───── Supplied records

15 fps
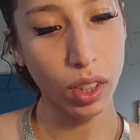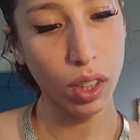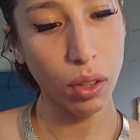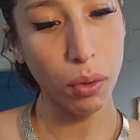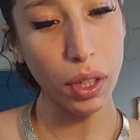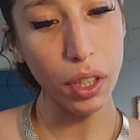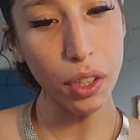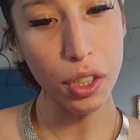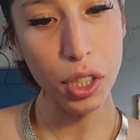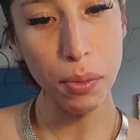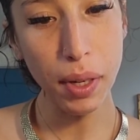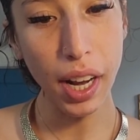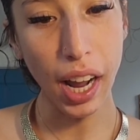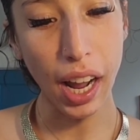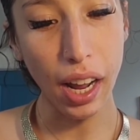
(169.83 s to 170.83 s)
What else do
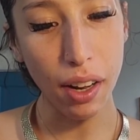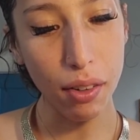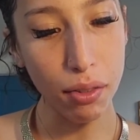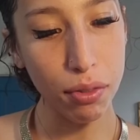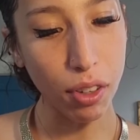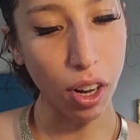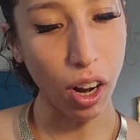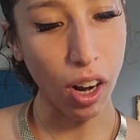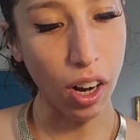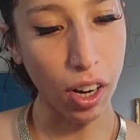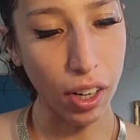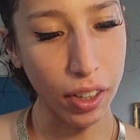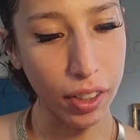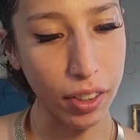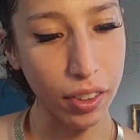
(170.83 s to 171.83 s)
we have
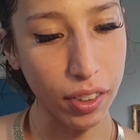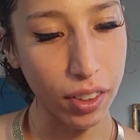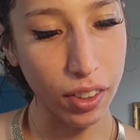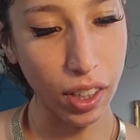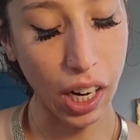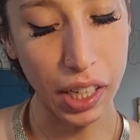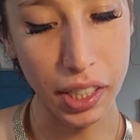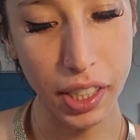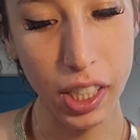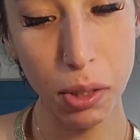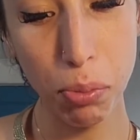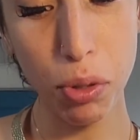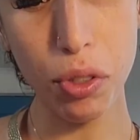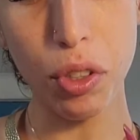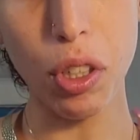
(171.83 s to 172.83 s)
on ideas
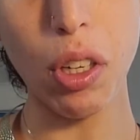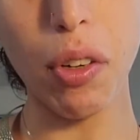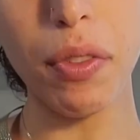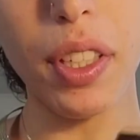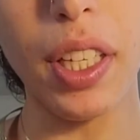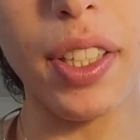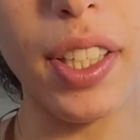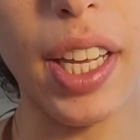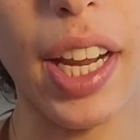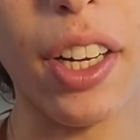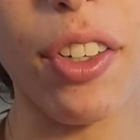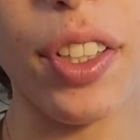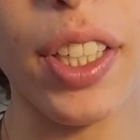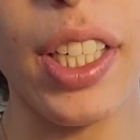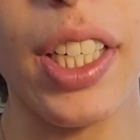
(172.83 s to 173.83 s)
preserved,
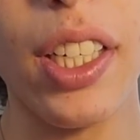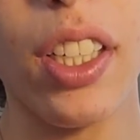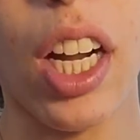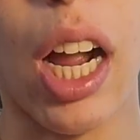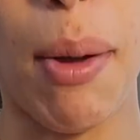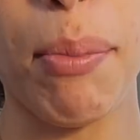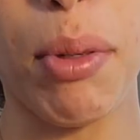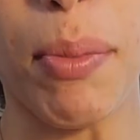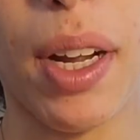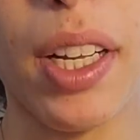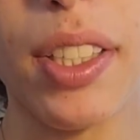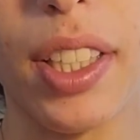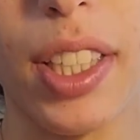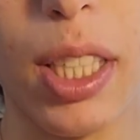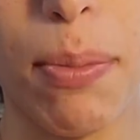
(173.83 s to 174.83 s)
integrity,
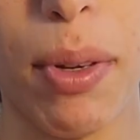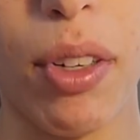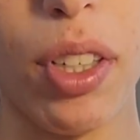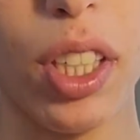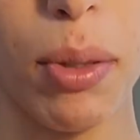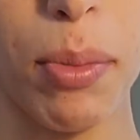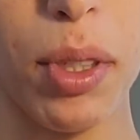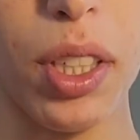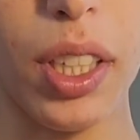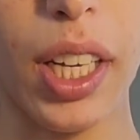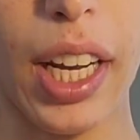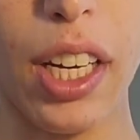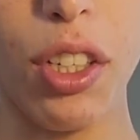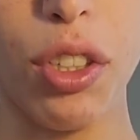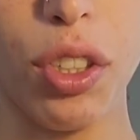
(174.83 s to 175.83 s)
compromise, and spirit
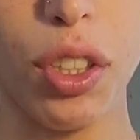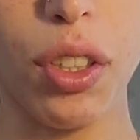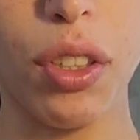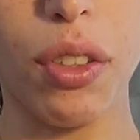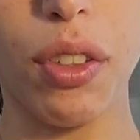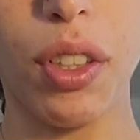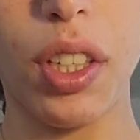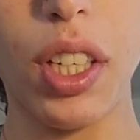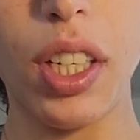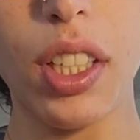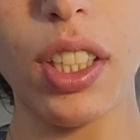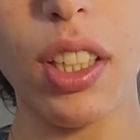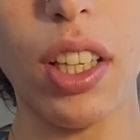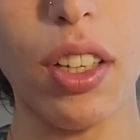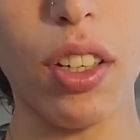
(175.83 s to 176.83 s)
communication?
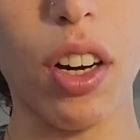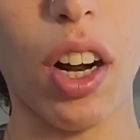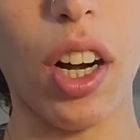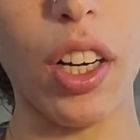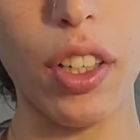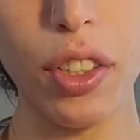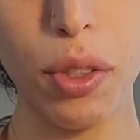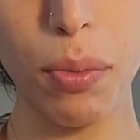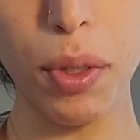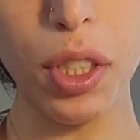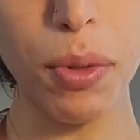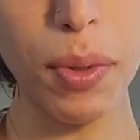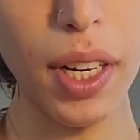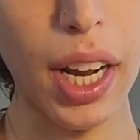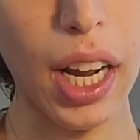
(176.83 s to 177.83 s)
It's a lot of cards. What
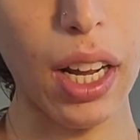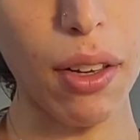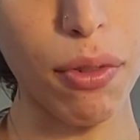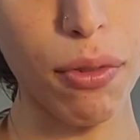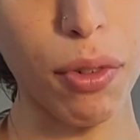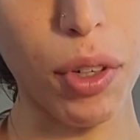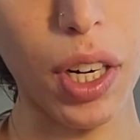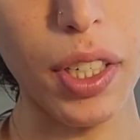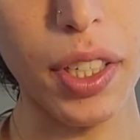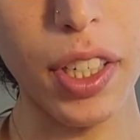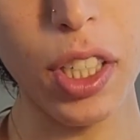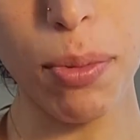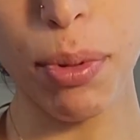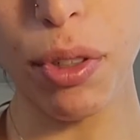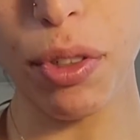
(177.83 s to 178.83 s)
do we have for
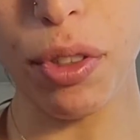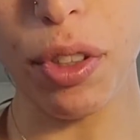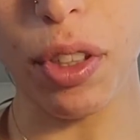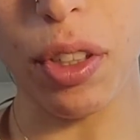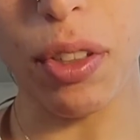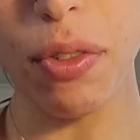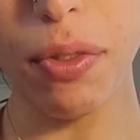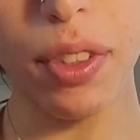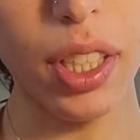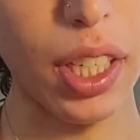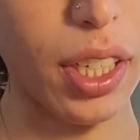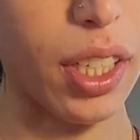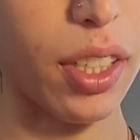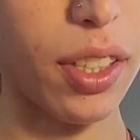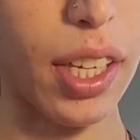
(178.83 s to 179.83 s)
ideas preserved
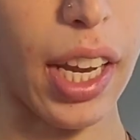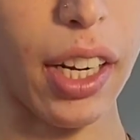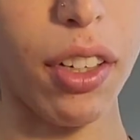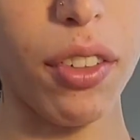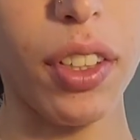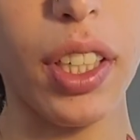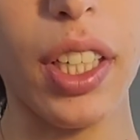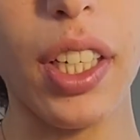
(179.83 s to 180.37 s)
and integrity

──────────

What you need to do - Reproduce the listing above from the line that contains "(170.83 s to 171.83 s)" through its final line, exactly and with nothing added. Omit the images.

Task solution -
(170.83 s to 171.83 s)
we have
(171.83 s to 172.83 s)
on ideas
(172.83 s to 173.83 s)
preserved,
(173.83 s to 174.83 s)
integrity,
(174.83 s to 175.83 s)
compromise, and spirit
(175.83 s to 176.83 s)
communication?
(176.83 s to 177.83 s)
It's a lot of cards. What
(177.83 s to 178.83 s)
do we have for
(178.83 s to 179.83 s)
ideas preserved
(179.83 s to 180.37 s)
and integrity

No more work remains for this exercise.